▶ Entries taken from a collection
::::::::
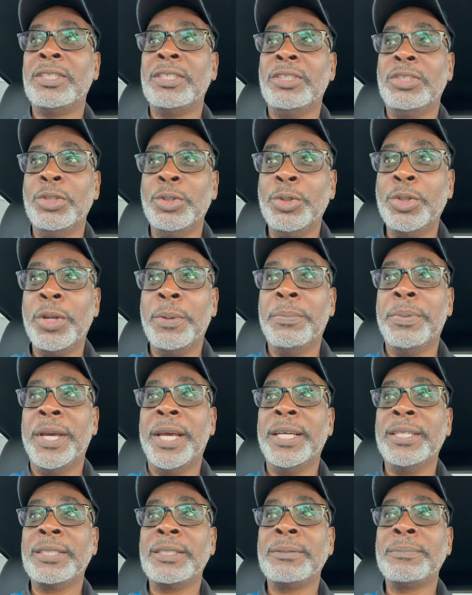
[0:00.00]
to do your
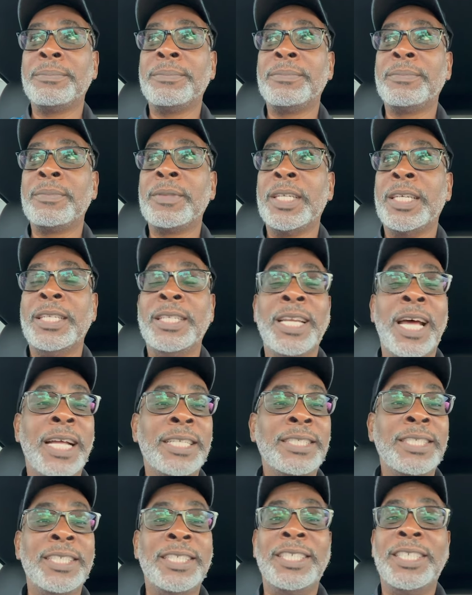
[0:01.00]
best,
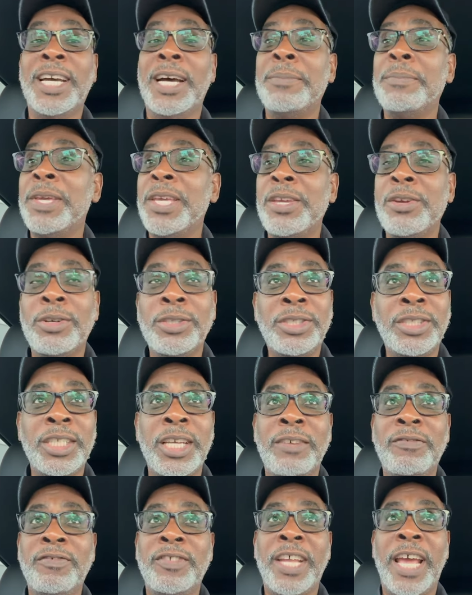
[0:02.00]
not to dummy
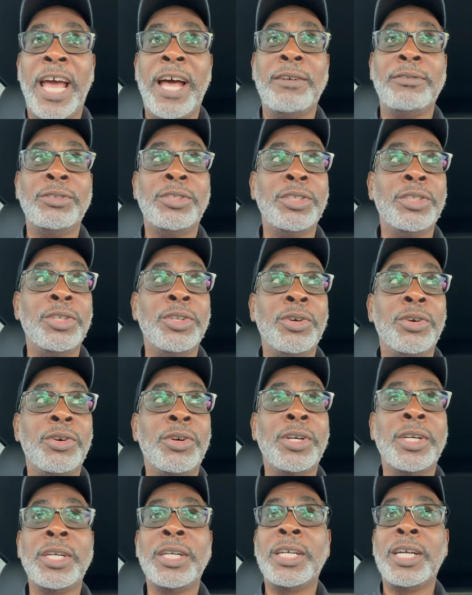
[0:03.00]
yourself down to
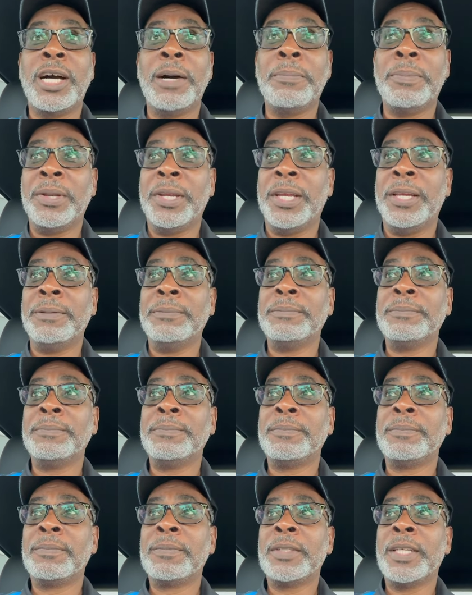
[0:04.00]
your company.
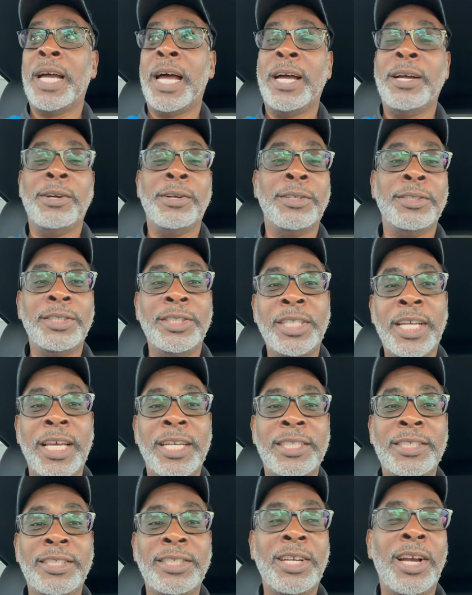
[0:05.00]
I heard
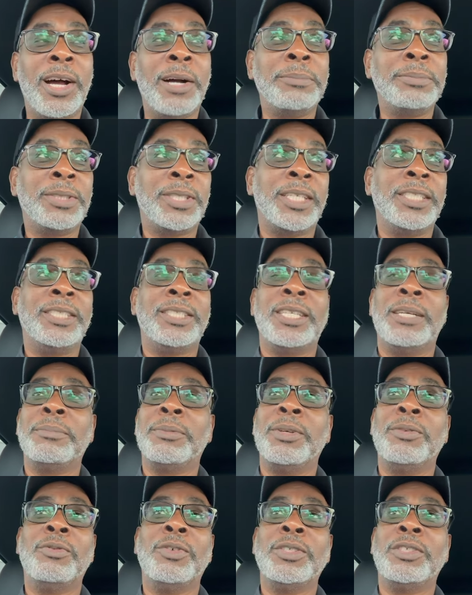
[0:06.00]
Shannon Sharp say
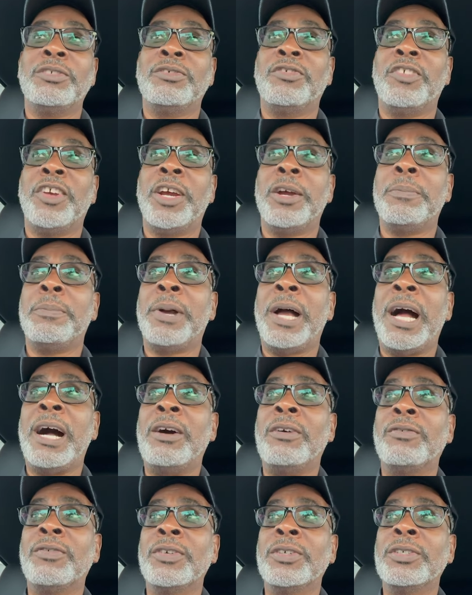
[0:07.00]
something which was very
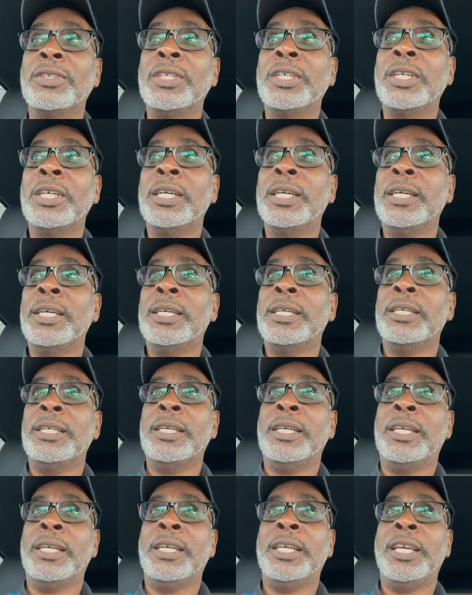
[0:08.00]
powerful.
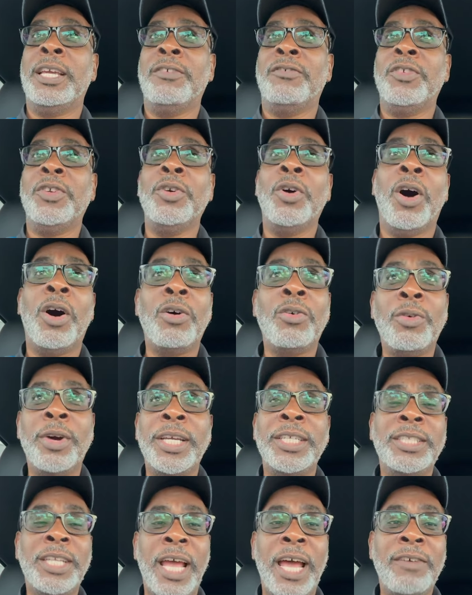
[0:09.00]
If you
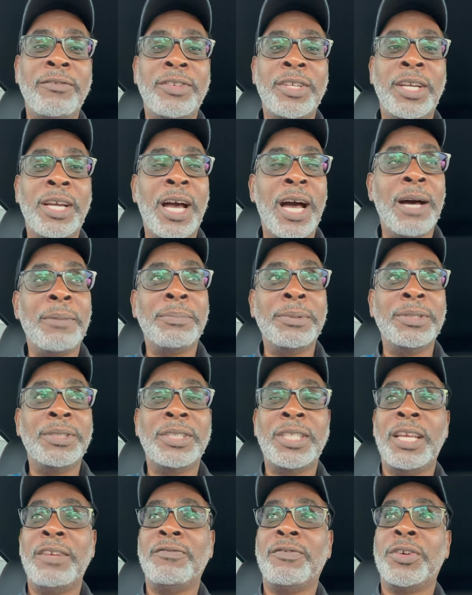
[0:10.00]
always have to
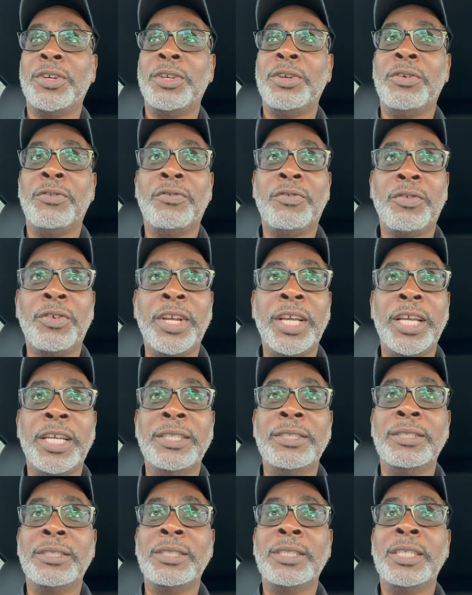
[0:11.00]
compensate for your
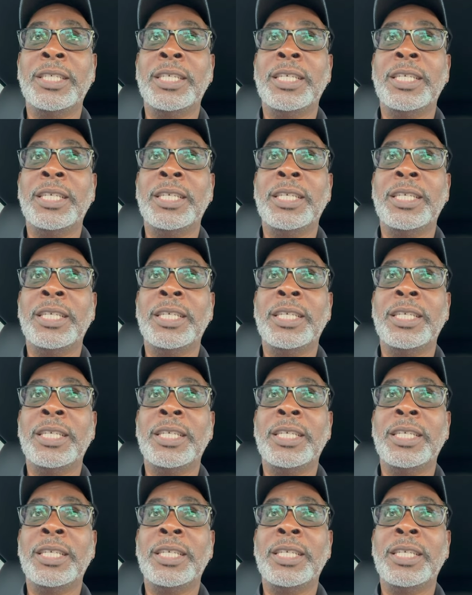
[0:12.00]
friends,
::::::::
▶ WORK REQUEST
Transcribe each entry exactly; images stay out.

▶ TASK OUTPUT
[0:00.00]
to do your
[0:01.00]
best,
[0:02.00]
not to dummy
[0:03.00]
yourself down to
[0:04.00]
your company.
[0:05.00]
I heard
[0:06.00]
Shannon Sharp say
[0:07.00]
something which was very
[0:08.00]
powerful.
[0:09.00]
If you
[0:10.00]
always have to
[0:11.00]
compensate for your
[0:12.00]
friends,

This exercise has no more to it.